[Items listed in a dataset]
= = =

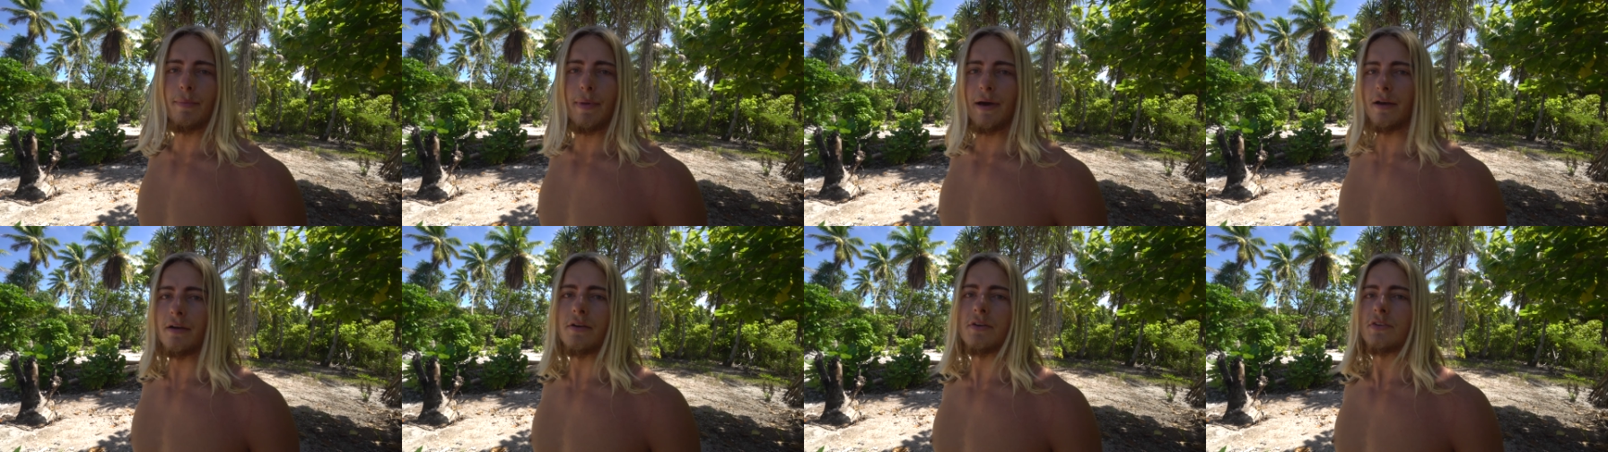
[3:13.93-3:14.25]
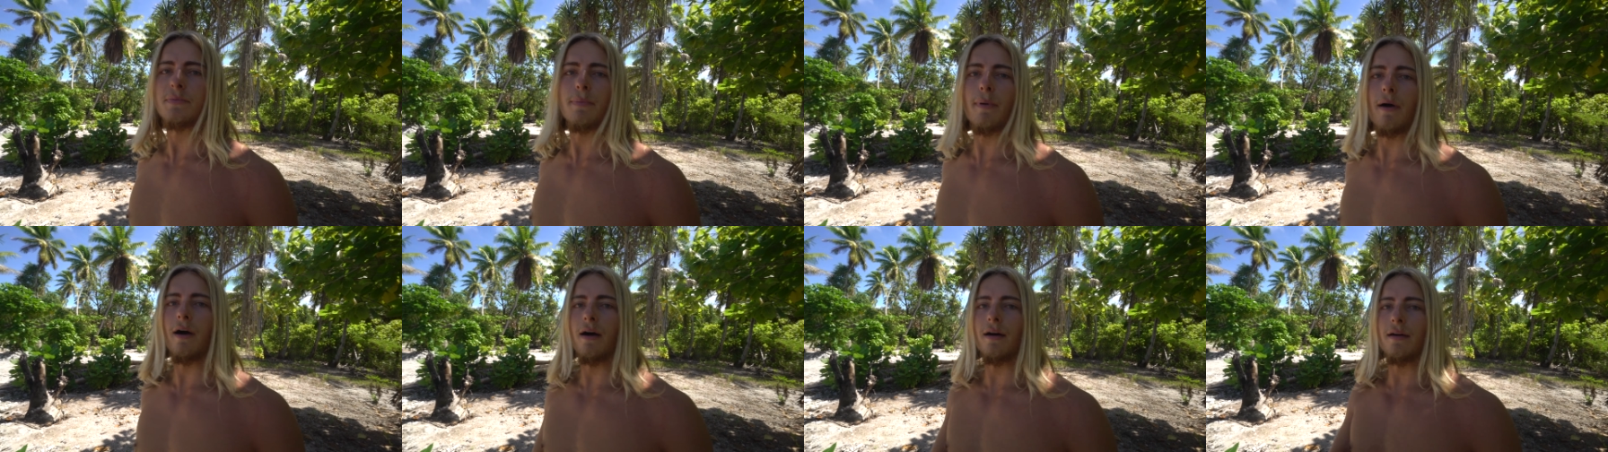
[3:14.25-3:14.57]
of a better
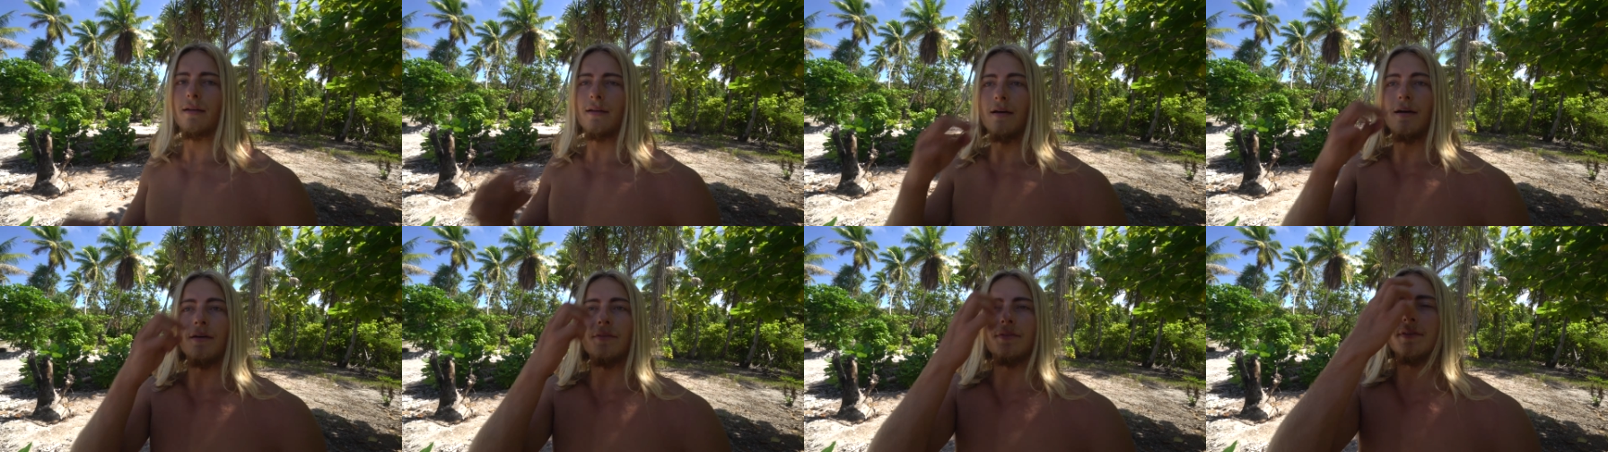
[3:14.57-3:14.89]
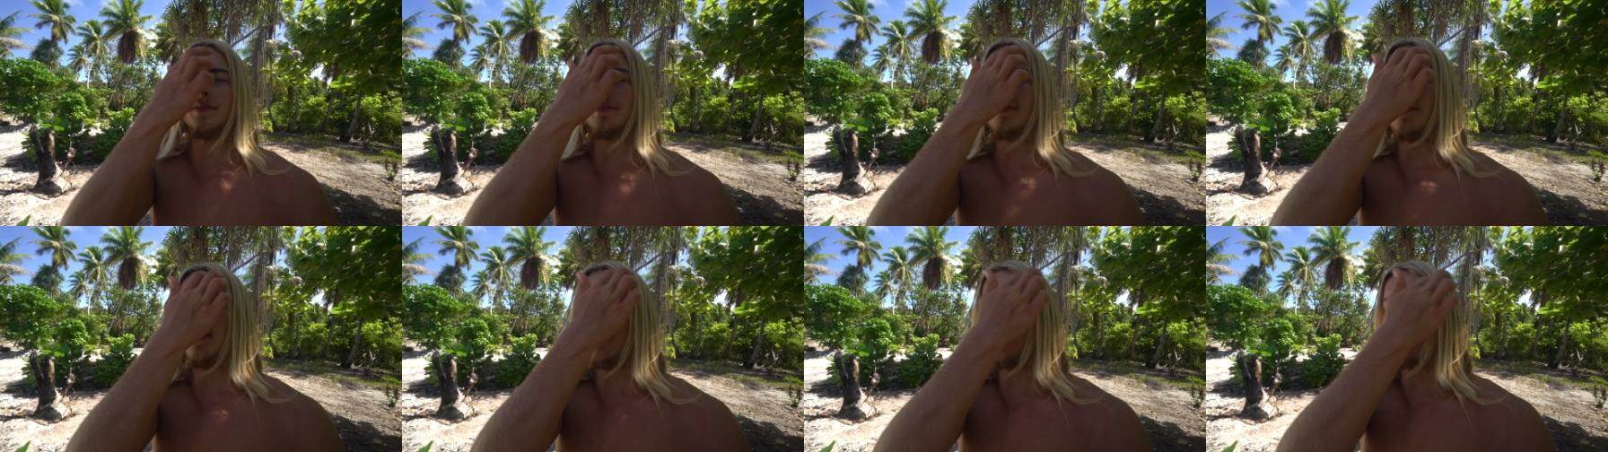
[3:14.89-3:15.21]
spot on
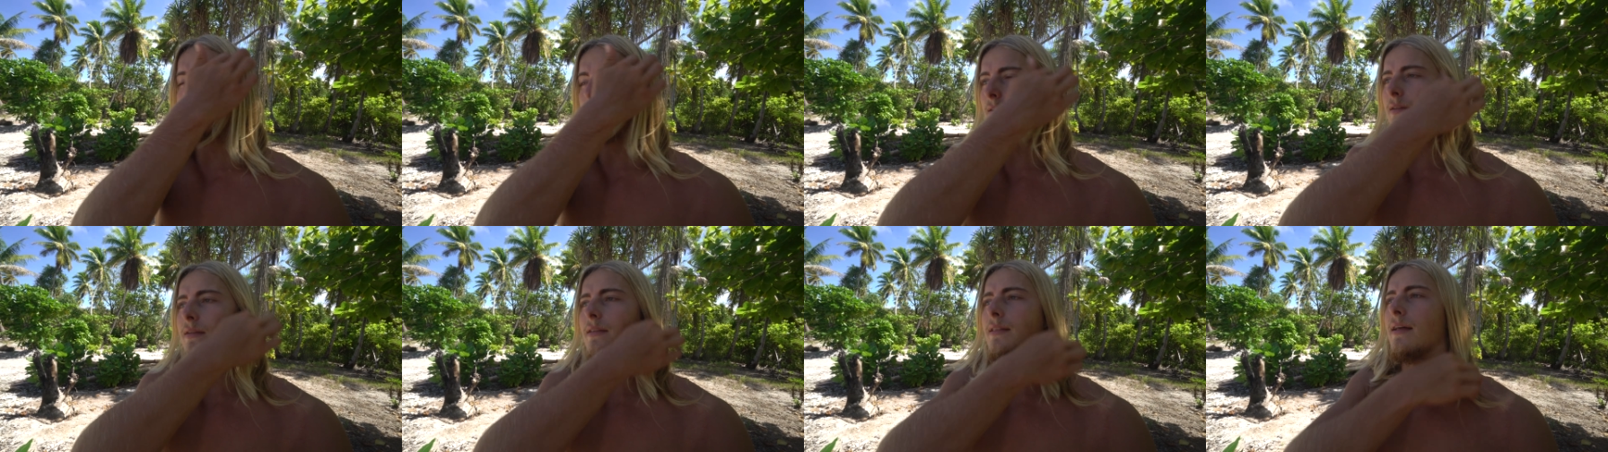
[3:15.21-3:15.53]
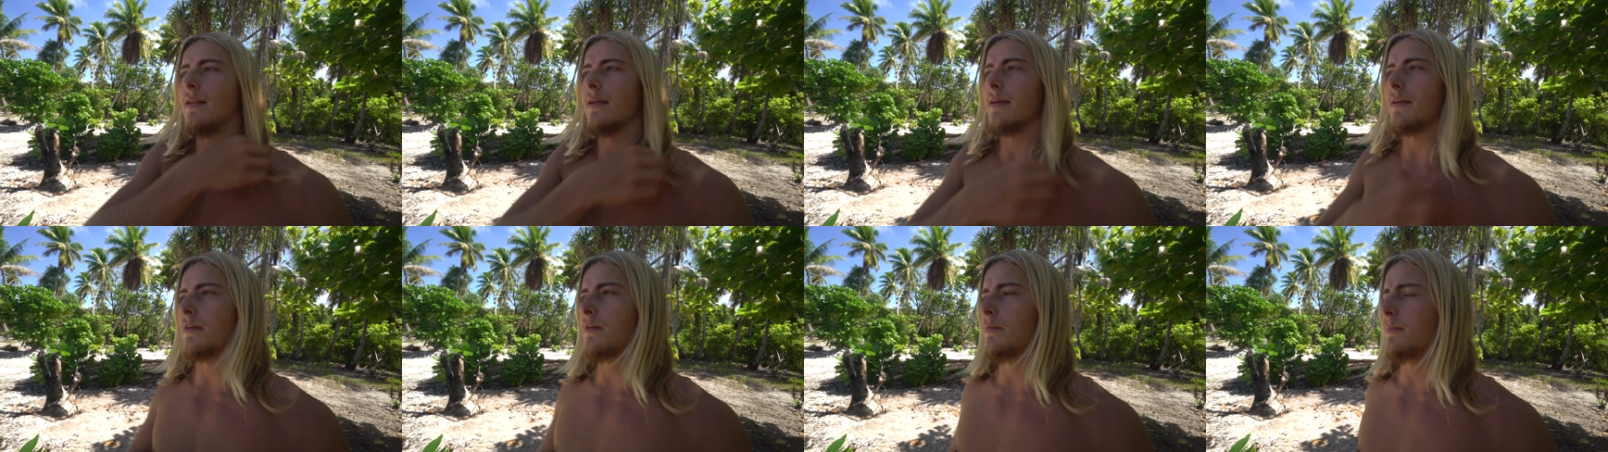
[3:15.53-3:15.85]
this island
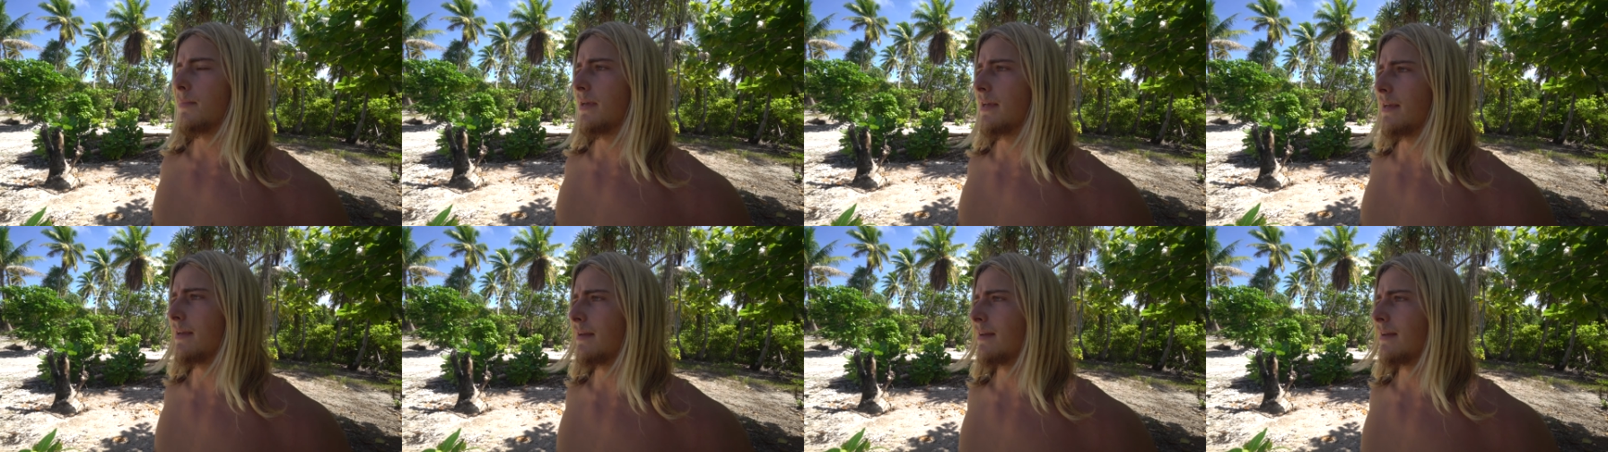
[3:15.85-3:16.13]
that I could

= = =

_What is needed_.
Please print out the entries above exactly. The pictures stay out.

_Your solution_.
[3:13.93-3:14.25]
[3:14.25-3:14.57]
of a better
[3:14.57-3:14.89]
[3:14.89-3:15.21]
spot on
[3:15.21-3:15.53]
[3:15.53-3:15.85]
this island
[3:15.85-3:16.13]
that I could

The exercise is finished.